(Saved entries)
BEGIN

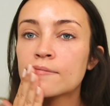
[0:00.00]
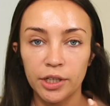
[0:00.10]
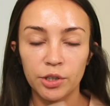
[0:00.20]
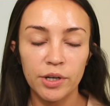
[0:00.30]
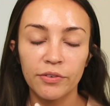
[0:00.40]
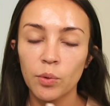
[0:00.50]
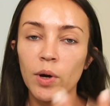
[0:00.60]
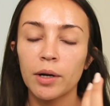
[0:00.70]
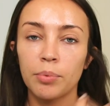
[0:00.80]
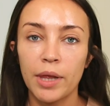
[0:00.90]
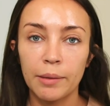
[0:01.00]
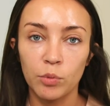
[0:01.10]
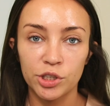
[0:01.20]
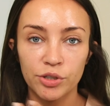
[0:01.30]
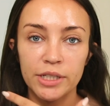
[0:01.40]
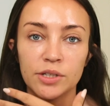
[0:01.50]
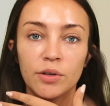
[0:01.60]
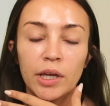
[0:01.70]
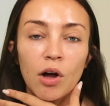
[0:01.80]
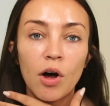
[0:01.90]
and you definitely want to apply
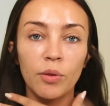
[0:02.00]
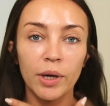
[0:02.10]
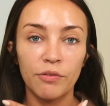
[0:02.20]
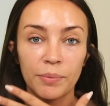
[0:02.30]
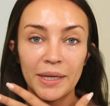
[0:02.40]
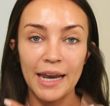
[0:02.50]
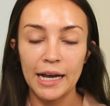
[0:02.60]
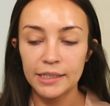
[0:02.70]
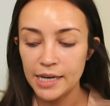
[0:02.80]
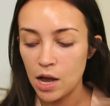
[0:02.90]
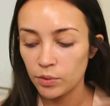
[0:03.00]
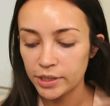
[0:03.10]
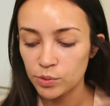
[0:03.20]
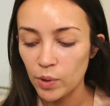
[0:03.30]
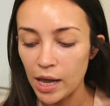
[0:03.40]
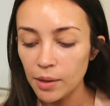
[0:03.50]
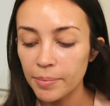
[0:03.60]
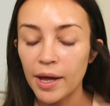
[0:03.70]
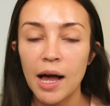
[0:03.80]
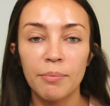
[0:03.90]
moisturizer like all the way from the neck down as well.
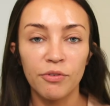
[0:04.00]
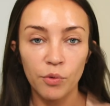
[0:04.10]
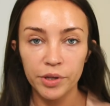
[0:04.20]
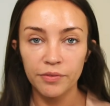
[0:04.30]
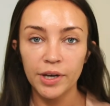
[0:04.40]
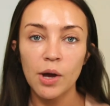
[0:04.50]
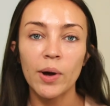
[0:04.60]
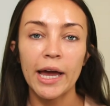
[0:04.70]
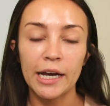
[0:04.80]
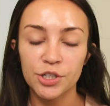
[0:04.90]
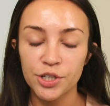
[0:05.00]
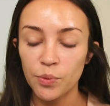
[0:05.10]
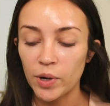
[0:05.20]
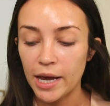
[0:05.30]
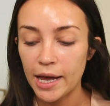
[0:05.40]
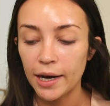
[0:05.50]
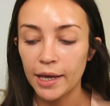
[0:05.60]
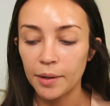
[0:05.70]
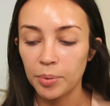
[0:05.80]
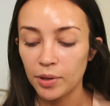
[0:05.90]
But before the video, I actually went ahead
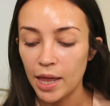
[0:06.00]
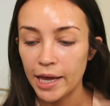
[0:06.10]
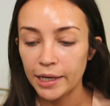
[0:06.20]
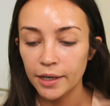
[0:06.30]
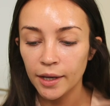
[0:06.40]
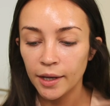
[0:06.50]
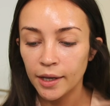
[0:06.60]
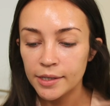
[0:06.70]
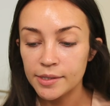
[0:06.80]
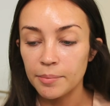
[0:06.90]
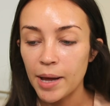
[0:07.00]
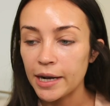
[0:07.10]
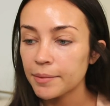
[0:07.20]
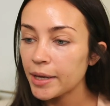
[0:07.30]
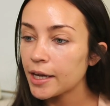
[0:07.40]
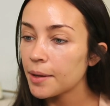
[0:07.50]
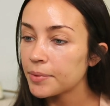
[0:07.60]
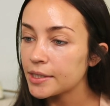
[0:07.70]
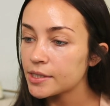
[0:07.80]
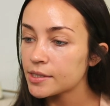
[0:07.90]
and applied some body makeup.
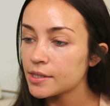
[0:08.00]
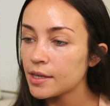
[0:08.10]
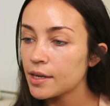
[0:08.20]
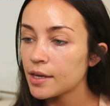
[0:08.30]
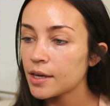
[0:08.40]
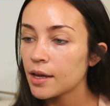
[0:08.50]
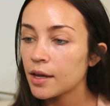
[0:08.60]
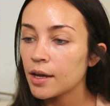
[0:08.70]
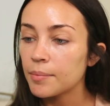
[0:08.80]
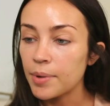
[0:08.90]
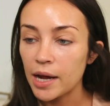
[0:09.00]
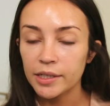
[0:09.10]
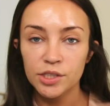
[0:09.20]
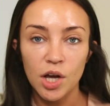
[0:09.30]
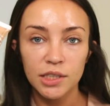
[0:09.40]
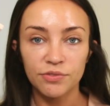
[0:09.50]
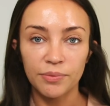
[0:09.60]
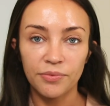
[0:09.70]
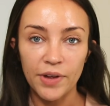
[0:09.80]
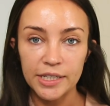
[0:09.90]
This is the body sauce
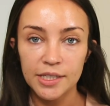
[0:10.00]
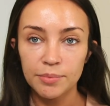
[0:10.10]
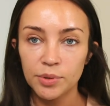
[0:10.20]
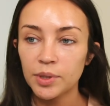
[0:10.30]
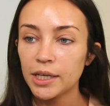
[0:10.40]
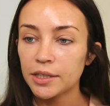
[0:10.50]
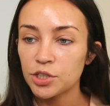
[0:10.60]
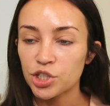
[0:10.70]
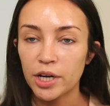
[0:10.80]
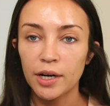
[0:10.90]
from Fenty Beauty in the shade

END

◆ WHAT YOU ARE ASKED TO DO
Please write out all the data again word for word, but not the pictures.

◆ RESPONSE TO THE TASK
[0:00.00]
[0:00.10]
[0:00.20]
[0:00.30]
[0:00.40]
[0:00.50]
[0:00.60]
[0:00.70]
[0:00.80]
[0:00.90]
[0:01.00]
[0:01.10]
[0:01.20]
[0:01.30]
[0:01.40]
[0:01.50]
[0:01.60]
[0:01.70]
[0:01.80]
[0:01.90]
and you definitely want to apply
[0:02.00]
[0:02.10]
[0:02.20]
[0:02.30]
[0:02.40]
[0:02.50]
[0:02.60]
[0:02.70]
[0:02.80]
[0:02.90]
[0:03.00]
[0:03.10]
[0:03.20]
[0:03.30]
[0:03.40]
[0:03.50]
[0:03.60]
[0:03.70]
[0:03.80]
[0:03.90]
moisturizer like all the way from the neck down as well.
[0:04.00]
[0:04.10]
[0:04.20]
[0:04.30]
[0:04.40]
[0:04.50]
[0:04.60]
[0:04.70]
[0:04.80]
[0:04.90]
[0:05.00]
[0:05.10]
[0:05.20]
[0:05.30]
[0:05.40]
[0:05.50]
[0:05.60]
[0:05.70]
[0:05.80]
[0:05.90]
But before the video, I actually went ahead
[0:06.00]
[0:06.10]
[0:06.20]
[0:06.30]
[0:06.40]
[0:06.50]
[0:06.60]
[0:06.70]
[0:06.80]
[0:06.90]
[0:07.00]
[0:07.10]
[0:07.20]
[0:07.30]
[0:07.40]
[0:07.50]
[0:07.60]
[0:07.70]
[0:07.80]
[0:07.90]
and applied some body makeup.
[0:08.00]
[0:08.10]
[0:08.20]
[0:08.30]
[0:08.40]
[0:08.50]
[0:08.60]
[0:08.70]
[0:08.80]
[0:08.90]
[0:09.00]
[0:09.10]
[0:09.20]
[0:09.30]
[0:09.40]
[0:09.50]
[0:09.60]
[0:09.70]
[0:09.80]
[0:09.90]
This is the body sauce
[0:10.00]
[0:10.10]
[0:10.20]
[0:10.30]
[0:10.40]
[0:10.50]
[0:10.60]
[0:10.70]
[0:10.80]
[0:10.90]
from Fenty Beauty in the shade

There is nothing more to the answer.